On Tuesday the U.S. Bureau of Census came out with it's latest figures on median income of U.S. households. The news is relatively good. Real median household income for 2016 rose to $59,039, up from $57,230 in 2015. However, the 2016 household income is only just now barely above the 1999 level of $58,665 The poverty rate also fell, to 12.7 percent, about the same as it was in 2007 before the Great Recession took its toll.
This relatively good news got me to thinking. How does this square with the data on real average weekly earnings, which are are still lower than they were in 1965 and even lower relative to the 1970s?
So I looked for graphs of real average weekly earnings and median household income. There are multiple reasons why the two graphs can show different pictures. For one thing, household income includes income from all workers in the household. So over time, as more households became multiple earner households, household income could rise even in the absence of increases in weekly earnings. In fact they could rise even if average weekly earnings were falling. this is especially pertinent when looking at historical data. Since 1965 women have come into the work force in increasing numbers, many of them married women or women living with a partner in a household. In 1965, 39 percent of women 16 years and over were in the labor force. By 2016 that number was 57 percent. They added a lot to the increases in household income.
Another reason for differences in the two series, especially in the last few years as recovery from the Great Recession has continued, is that household income can rise if household workers increase their weekly hours of work, either by moving from part time work to full time, or by or by putting in more overtime work. Of course, increased work hours per week increases average weekly wages as well as increasing household income, but the proportional rise in the two series may differ. Since 2014, more than 5 million workers have found full time work. There is a limit to how much the increase in full time workers can contribute to rising household income without more healthy increases in hourly wages.
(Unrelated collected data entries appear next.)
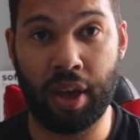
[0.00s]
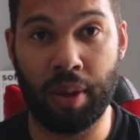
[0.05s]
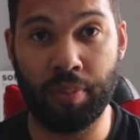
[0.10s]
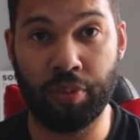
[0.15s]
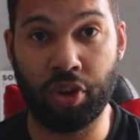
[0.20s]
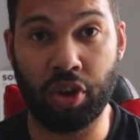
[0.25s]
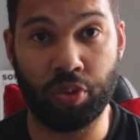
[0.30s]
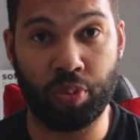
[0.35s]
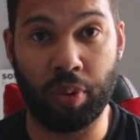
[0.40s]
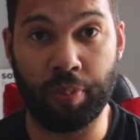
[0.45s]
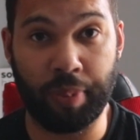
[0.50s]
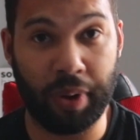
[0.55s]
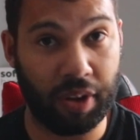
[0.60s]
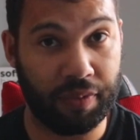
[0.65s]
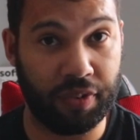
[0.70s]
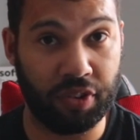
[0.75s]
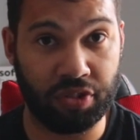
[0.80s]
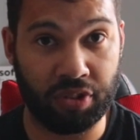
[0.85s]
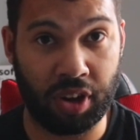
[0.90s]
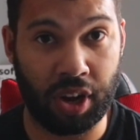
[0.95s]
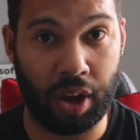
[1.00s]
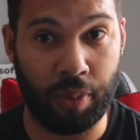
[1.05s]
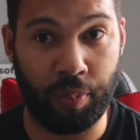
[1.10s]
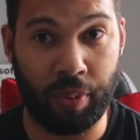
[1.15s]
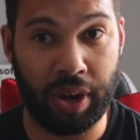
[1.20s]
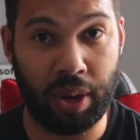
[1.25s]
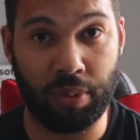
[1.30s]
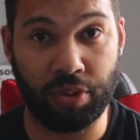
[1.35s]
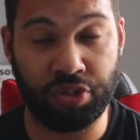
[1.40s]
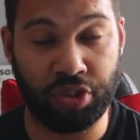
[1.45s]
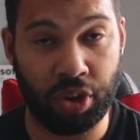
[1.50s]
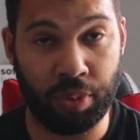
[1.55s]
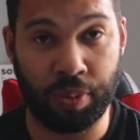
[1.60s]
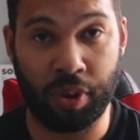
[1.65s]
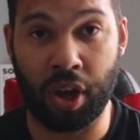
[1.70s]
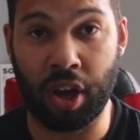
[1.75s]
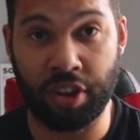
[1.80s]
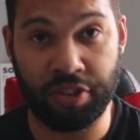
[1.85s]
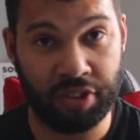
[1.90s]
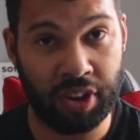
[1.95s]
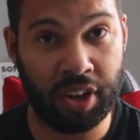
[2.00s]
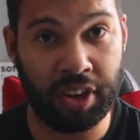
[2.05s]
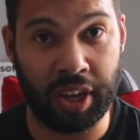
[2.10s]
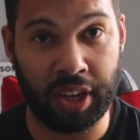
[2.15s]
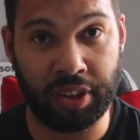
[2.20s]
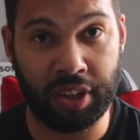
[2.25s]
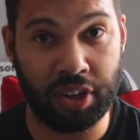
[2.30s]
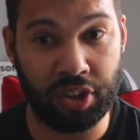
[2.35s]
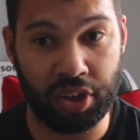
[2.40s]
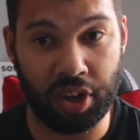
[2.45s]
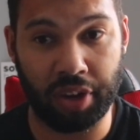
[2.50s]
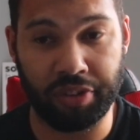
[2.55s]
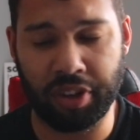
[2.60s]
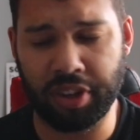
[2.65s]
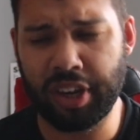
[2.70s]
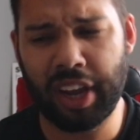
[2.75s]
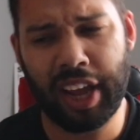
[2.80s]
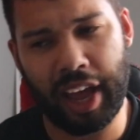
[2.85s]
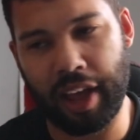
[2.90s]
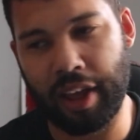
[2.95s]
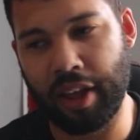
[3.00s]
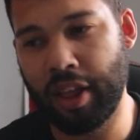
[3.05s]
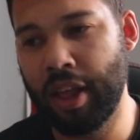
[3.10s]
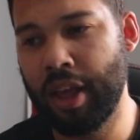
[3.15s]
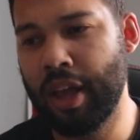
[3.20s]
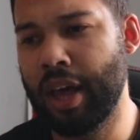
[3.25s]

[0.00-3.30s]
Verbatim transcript: um, Goodwood Breakfast Club when it was Supercar Sunday, didn't you?" I said, "Yeah."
I'm comparing average weekly earnings of production and non supervisory workers, not the earnings of their bosses, and, as we know, wage inequality has risen. Higher earners have gained ground, with the top 5th of all earners getting half of all overall income. That can bring up the overall median income while the average production and non supervisory worker wage lags behind.
Having said all that, if you look at the two graphs and the movement in the two series from 1995 on, you can see that the general movement in both series are not all that different. Both series begin to rise from about 1995, but then begin to dip down. Household income started the decline in 2008, while weekly earnings perhaps a little later. The graph of household income shown here only starts at 1984, but if we were to go back in time we could see that household income has had a more steady increase since 1967 when it was about $45,000 (in today's dollars). It has risen to the 2016 number of $59,000 with some blips down in some years but has risen more steadily than has average weekly wages - most probably from the increasing work of women. After correcting for rising prices average weekly wages of production and non supervisory workers are still lower than they were in 1965.